Eingeschränkt werden während der Sperrstunde auch private Treffen und Kontakte. Im öffentlichen Raum dürfen sich zwischen 23 und 6 Uhr höchstens 5 Personen oder Personen aus 2 Haushalten gemeinsam aufhalten. Mit diesem „Zerstreuungsgebot“ sollen illegale Partys, wie sie zuletzt an den Wochenenden in verschiedenen Parkanlagen in der Innenstadt stattfanden, im Ansatz verhindert werden. Denn diese Zusammenkünfte, bei denen Mindestabstände nicht eingehalten und keine Masken getragen wurden, könnten mit zur Corona-Verbreitung beigetragen haben. Die Polizei hat solche Treffen mehrmals mit größeren Einsätzen aufgelöst.
Vor allem die Innenstadtbezirke Neukölln, Mitte, Friedrichshain-Kreuzberg und Tempelhof-Schöneberg meldeten im September und Oktober eine rasche Zunahme an Corona-Infektionen. Betroffen sind jetzt überwiegend Jüngere im Alter bis zu 35 Jahren. Auch das ist ein Indiz für die Auswirkungen der Partys.
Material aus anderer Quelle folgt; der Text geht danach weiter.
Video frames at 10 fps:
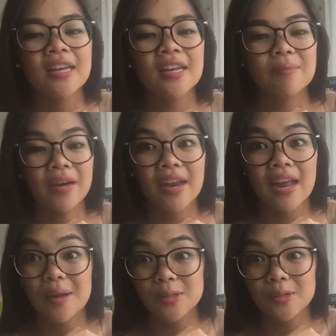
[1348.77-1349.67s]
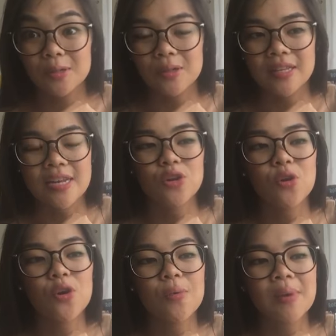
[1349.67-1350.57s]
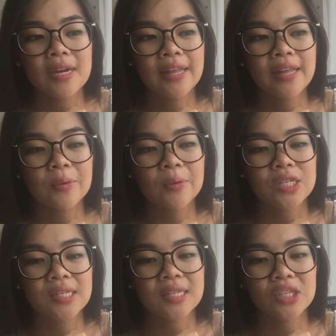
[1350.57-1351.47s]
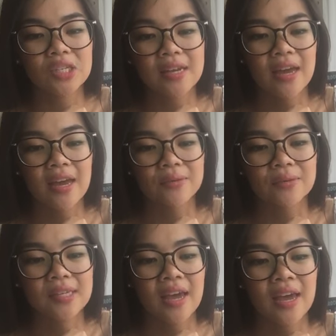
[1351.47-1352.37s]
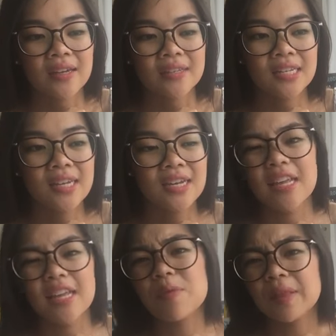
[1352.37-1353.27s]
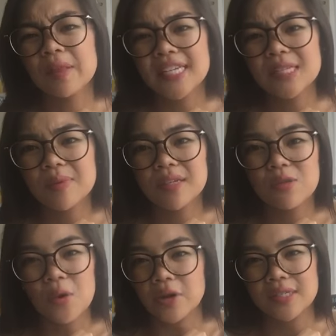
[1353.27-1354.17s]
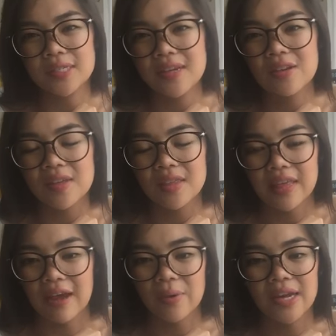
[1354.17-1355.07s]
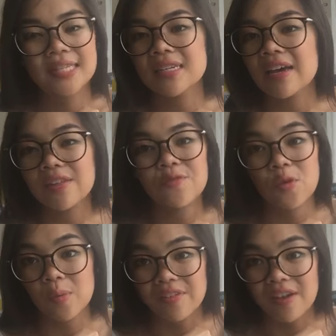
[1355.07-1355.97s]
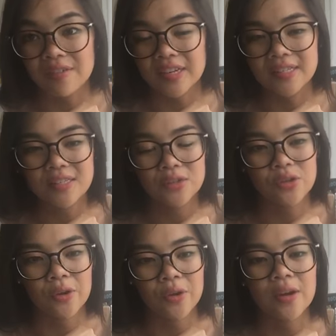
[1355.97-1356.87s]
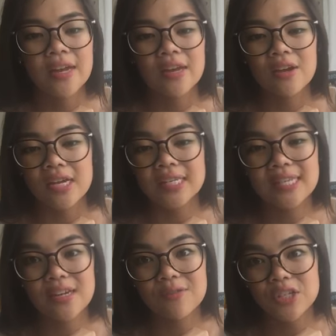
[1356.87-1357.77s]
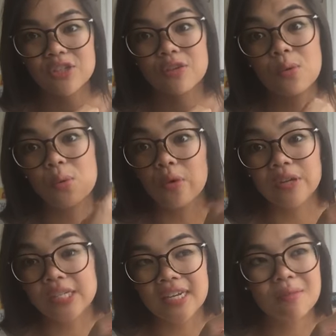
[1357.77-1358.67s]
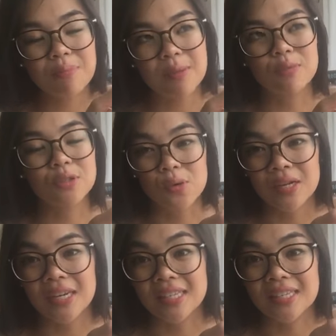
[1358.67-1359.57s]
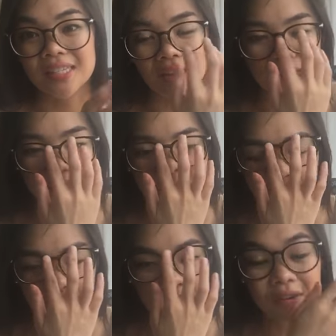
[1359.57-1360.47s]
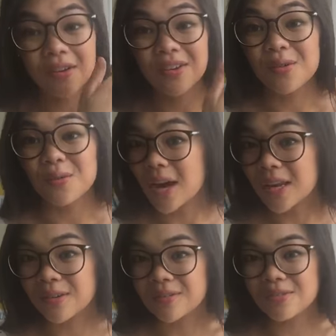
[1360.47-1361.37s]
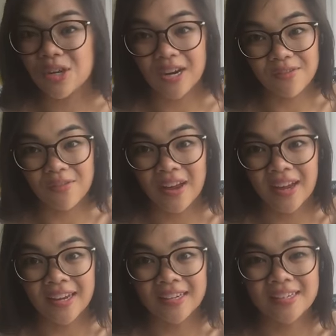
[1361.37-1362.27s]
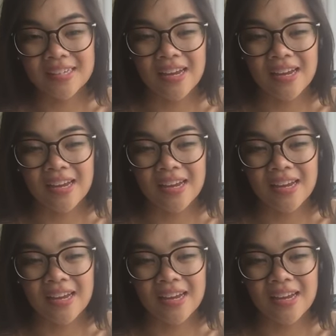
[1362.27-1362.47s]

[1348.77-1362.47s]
But absolutely, your meta language essentially counts as like replacement quotes. Think of it that way. It's another form of evidence. So instead of just quoting people talking the entire time, why not try to find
Zudem haben sich nicht alle Wirte an die Regeln gehalten.
Eine weitere Infektionsquelle waren offenbar größere private Feiern, etwa zu Hochzeiten oder Geburtstagen. Nun reagierte der Senat auch darauf: Private Veranstaltungen und private Zusammenkünfte in geschlossenen Räumen mit mehr als zehn Personen sind ebenfalls untersagt. Bisher waren 25 Personen zugelassen.
Zur Überwachung der Corona-Situation hatte der Senat im Sommer ein Ampel-System eingeführt, das zum einen die Neuinfektionen im Verhältnis zur Einwohnerzahl bewertet, zum zweiten die Reproduktionszahl, zum dritten die Zahl freier Intensivbetten. Nur der letzte Wert lag Anfang Oktober noch im grünen Bereich. Der Reproduktionswert, also die Angabe, wie viele Menschen ein Infizierter im Durchschnitt ansteckt und die Zahl der Neuinfektionen standen auf Rot.
Für das sonst durchgehend geöffnete Berlin ist die Sperrstunde ein harter Einschnitt. Auch in Vorwendezeiten, als in Westdeutschland noch überall Sperrstunden galten, kannte West-Berlin solche verordnete Nachtruhe nicht. Die aktuelle Entwicklung lasse aber keinen Spielraum mehr, so der Berliner Senat. „Die Zeit der Geselligkeit ist vorbei, die Lage ist ernst, jeder Einzelne trägt Verantwortung“, so Berlins Gesundheitssenatorin Dilek Kalayci (SPD) im RBB-Inforadio.